*What needs to be done*. Can you print the data exactly and leave out each image?
BEGIN Materials provided
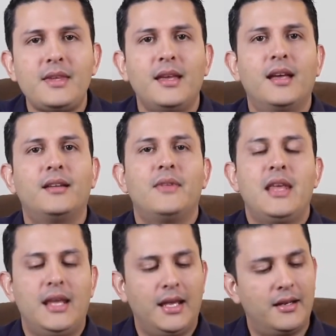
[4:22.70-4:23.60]

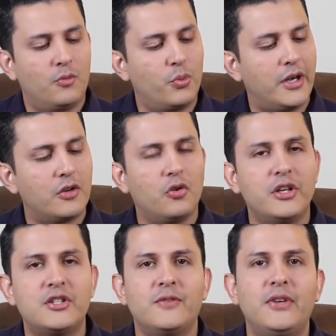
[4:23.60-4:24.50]
and we are
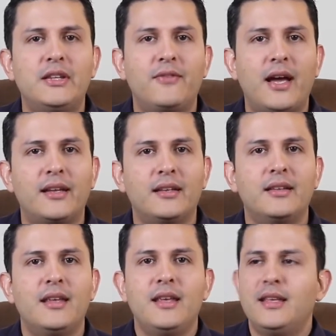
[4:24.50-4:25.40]
going to be
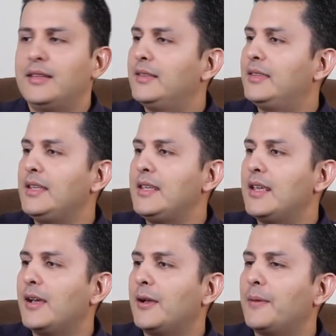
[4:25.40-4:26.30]
dividing
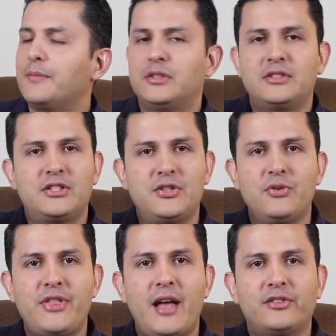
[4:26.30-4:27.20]
the
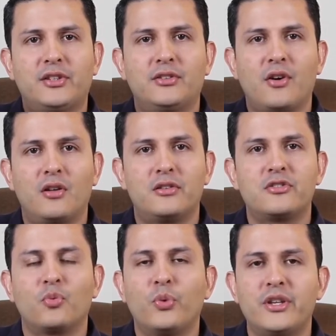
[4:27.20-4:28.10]

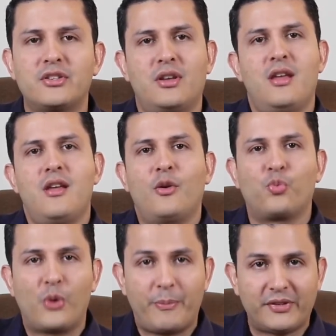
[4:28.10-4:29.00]
$2,000, which
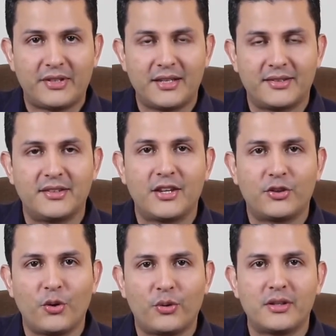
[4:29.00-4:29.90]
represents the
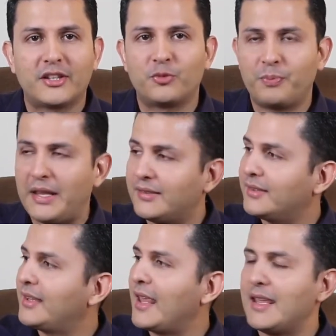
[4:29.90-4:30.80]
total
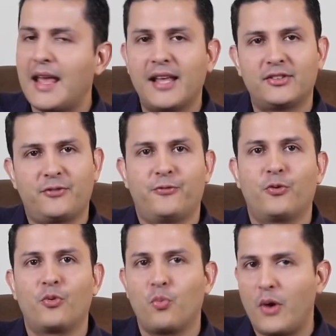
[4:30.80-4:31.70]
expenses that he has
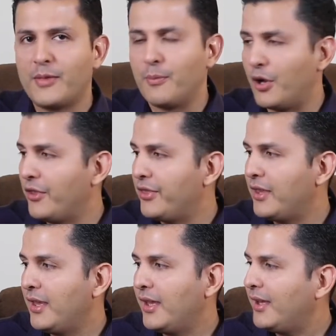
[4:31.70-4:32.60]
for 1 month,
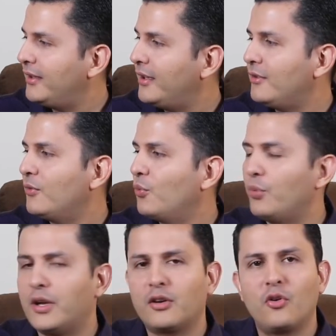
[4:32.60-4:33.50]
and then
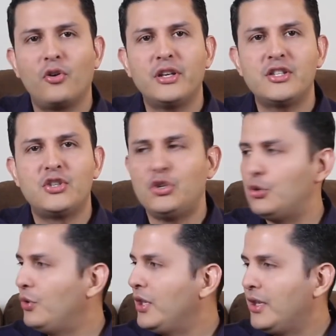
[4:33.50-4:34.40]
we are going
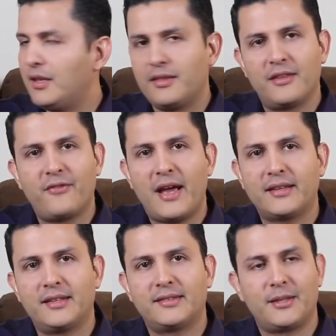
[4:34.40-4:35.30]
to
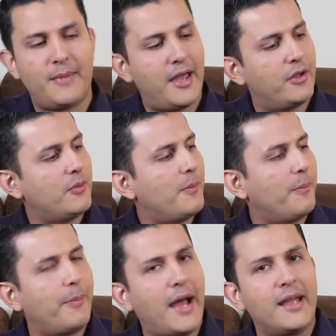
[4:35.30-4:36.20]
divide this amount
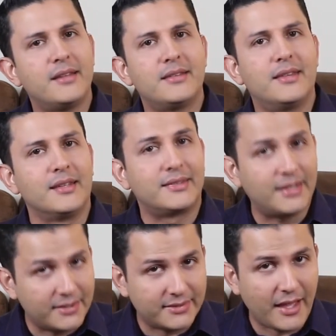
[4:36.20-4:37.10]
by the
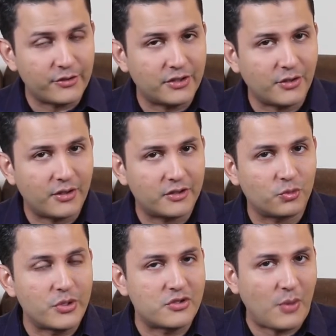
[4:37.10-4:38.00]
$6,000,
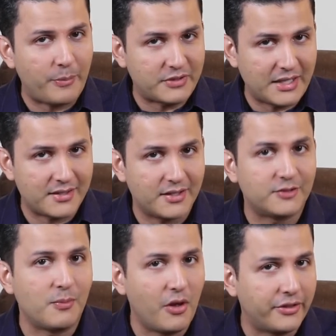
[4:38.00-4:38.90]
which represents
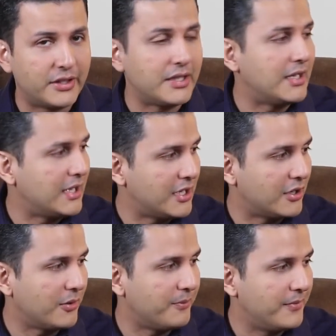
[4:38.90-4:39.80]
his monthly
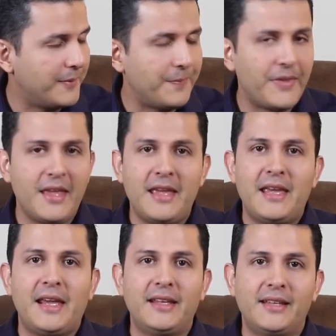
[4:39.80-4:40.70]
income.
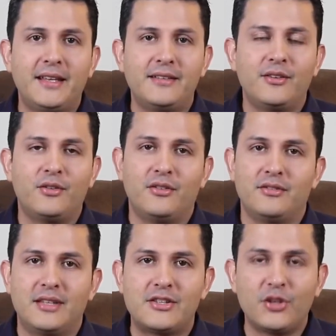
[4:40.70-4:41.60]
And then
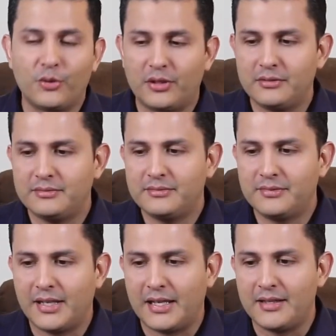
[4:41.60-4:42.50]
the total,
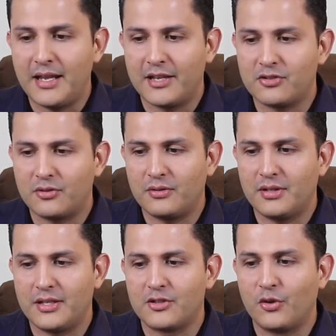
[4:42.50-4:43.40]
and the answer
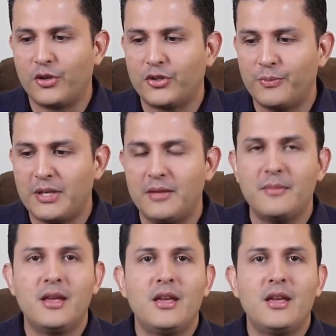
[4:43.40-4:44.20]
is going to be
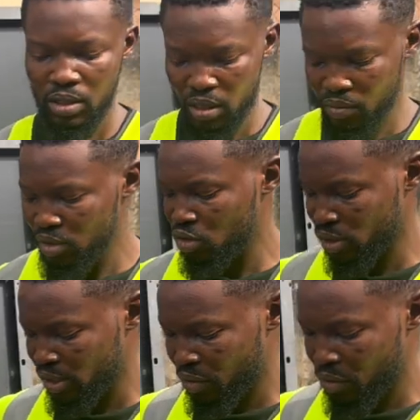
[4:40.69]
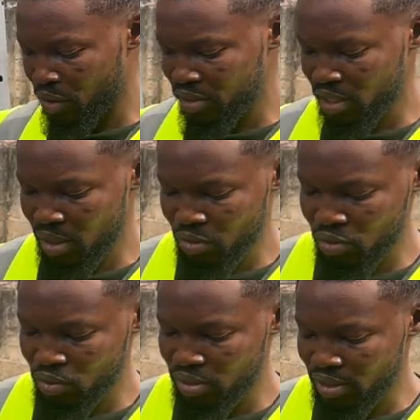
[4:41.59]
Now, this short circuit current helps
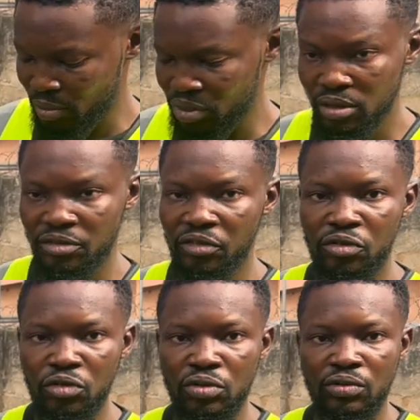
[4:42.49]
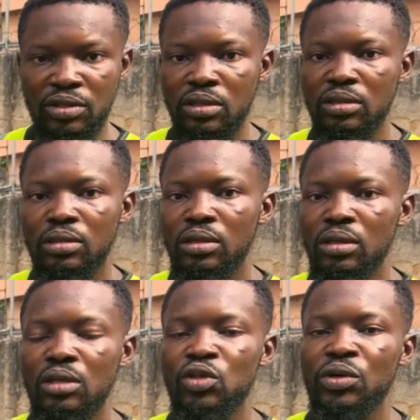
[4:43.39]
to determine the fuse rating in
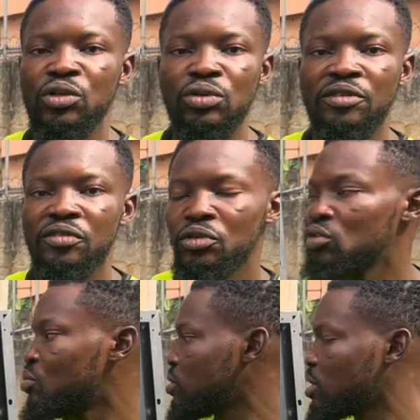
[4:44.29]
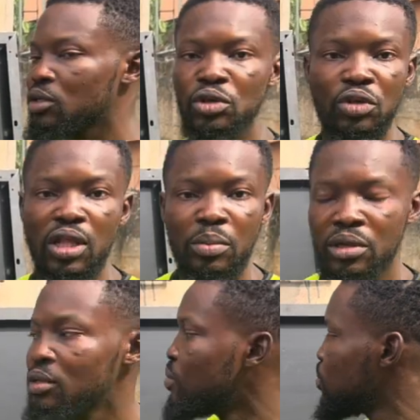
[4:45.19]
case you want to use a fuse to protect the solar
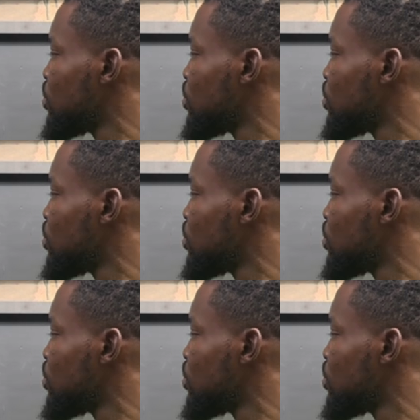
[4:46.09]
panel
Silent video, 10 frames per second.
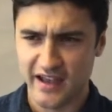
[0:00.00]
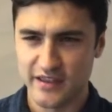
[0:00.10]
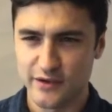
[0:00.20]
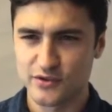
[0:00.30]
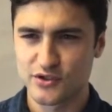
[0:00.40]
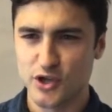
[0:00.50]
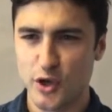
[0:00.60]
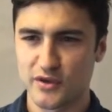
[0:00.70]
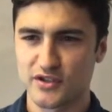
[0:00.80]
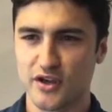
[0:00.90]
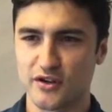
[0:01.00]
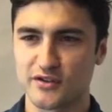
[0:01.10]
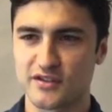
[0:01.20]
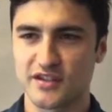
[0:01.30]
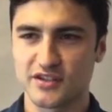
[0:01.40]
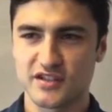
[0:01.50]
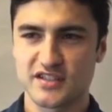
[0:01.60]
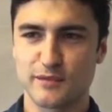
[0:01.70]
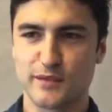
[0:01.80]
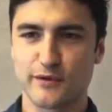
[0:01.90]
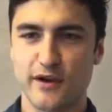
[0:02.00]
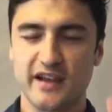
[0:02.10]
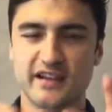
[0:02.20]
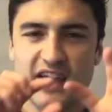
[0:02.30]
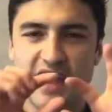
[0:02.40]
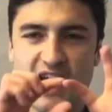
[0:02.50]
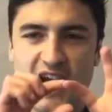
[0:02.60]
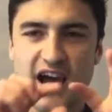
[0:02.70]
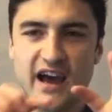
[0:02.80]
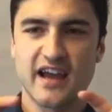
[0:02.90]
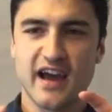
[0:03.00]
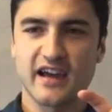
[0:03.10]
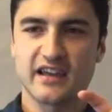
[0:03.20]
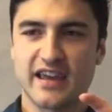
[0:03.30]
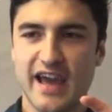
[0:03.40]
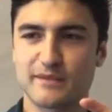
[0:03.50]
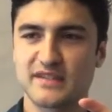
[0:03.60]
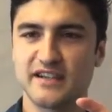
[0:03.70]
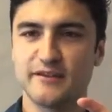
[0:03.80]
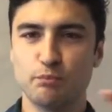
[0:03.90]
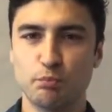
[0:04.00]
And then there was Joe McDonald's that just simply read, aye aye, Captain.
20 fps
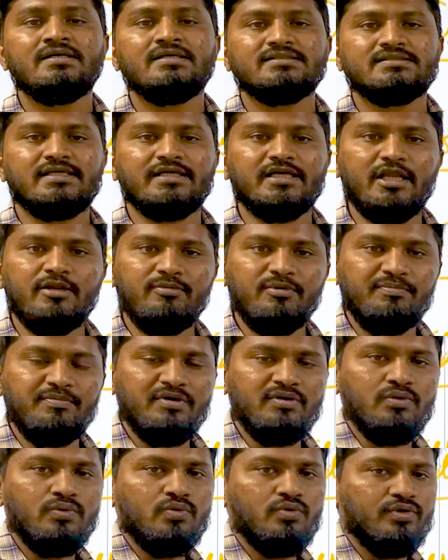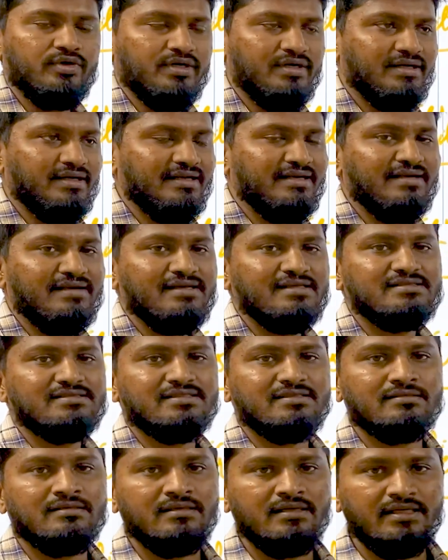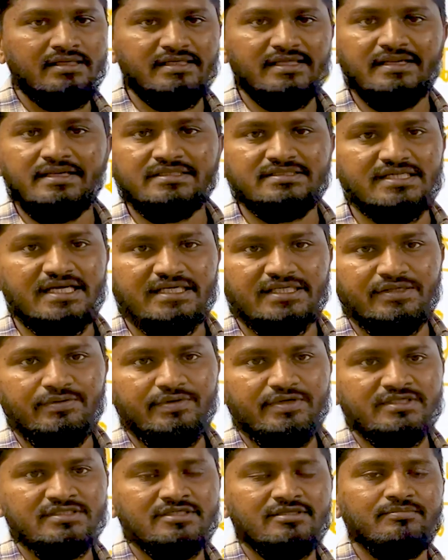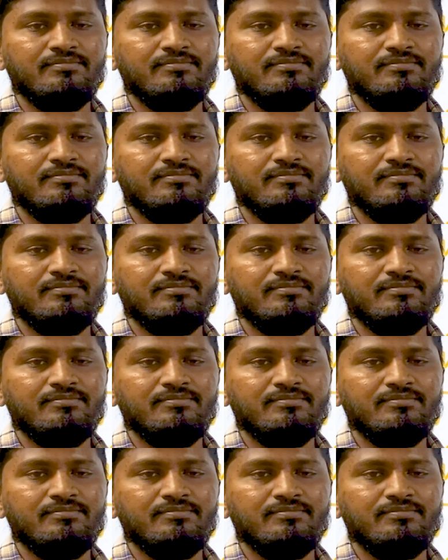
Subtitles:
certain people who indulge in terrorist activities.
END Materials provided
*Expected answer*.
[4:22.70-4:23.60]

[4:23.60-4:24.50]
and we are
[4:24.50-4:25.40]
going to be
[4:25.40-4:26.30]
dividing
[4:26.30-4:27.20]
the
[4:27.20-4:28.10]

[4:28.10-4:29.00]
$2,000, which
[4:29.00-4:29.90]
represents the
[4:29.90-4:30.80]
total
[4:30.80-4:31.70]
expenses that he has
[4:31.70-4:32.60]
for 1 month,
[4:32.60-4:33.50]
and then
[4:33.50-4:34.40]
we are going
[4:34.40-4:35.30]
to
[4:35.30-4:36.20]
divide this amount
[4:36.20-4:37.10]
by the
[4:37.10-4:38.00]
$6,000,
[4:38.00-4:38.90]
which represents
[4:38.90-4:39.80]
his monthly
[4:39.80-4:40.70]
income.
[4:40.70-4:41.60]
And then
[4:41.60-4:42.50]
the total,
[4:42.50-4:43.40]
and the answer
[4:43.40-4:44.20]
is going to be
[4:40.69]
[4:41.59]
Now, this short circuit current helps
[4:42.49]
[4:43.39]
to determine the fuse rating in
[4:44.29]
[4:45.19]
case you want to use a fuse to protect the solar
[4:46.09]
panel
Silent video, 10 frames per second.
[0:00.00]
[0:00.10]
[0:00.20]
[0:00.30]
[0:00.40]
[0:00.50]
[0:00.60]
[0:00.70]
[0:00.80]
[0:00.90]
[0:01.00]
[0:01.10]
[0:01.20]
[0:01.30]
[0:01.40]
[0:01.50]
[0:01.60]
[0:01.70]
[0:01.80]
[0:01.90]
[0:02.00]
[0:02.10]
[0:02.20]
[0:02.30]
[0:02.40]
[0:02.50]
[0:02.60]
[0:02.70]
[0:02.80]
[0:02.90]
[0:03.00]
[0:03.10]
[0:03.20]
[0:03.30]
[0:03.40]
[0:03.50]
[0:03.60]
[0:03.70]
[0:03.80]
[0:03.90]
[0:04.00]
And then there was Joe McDonald's that just simply read, aye aye, Captain.
20 fps
Subtitles:
certain people who indulge in terrorist activities.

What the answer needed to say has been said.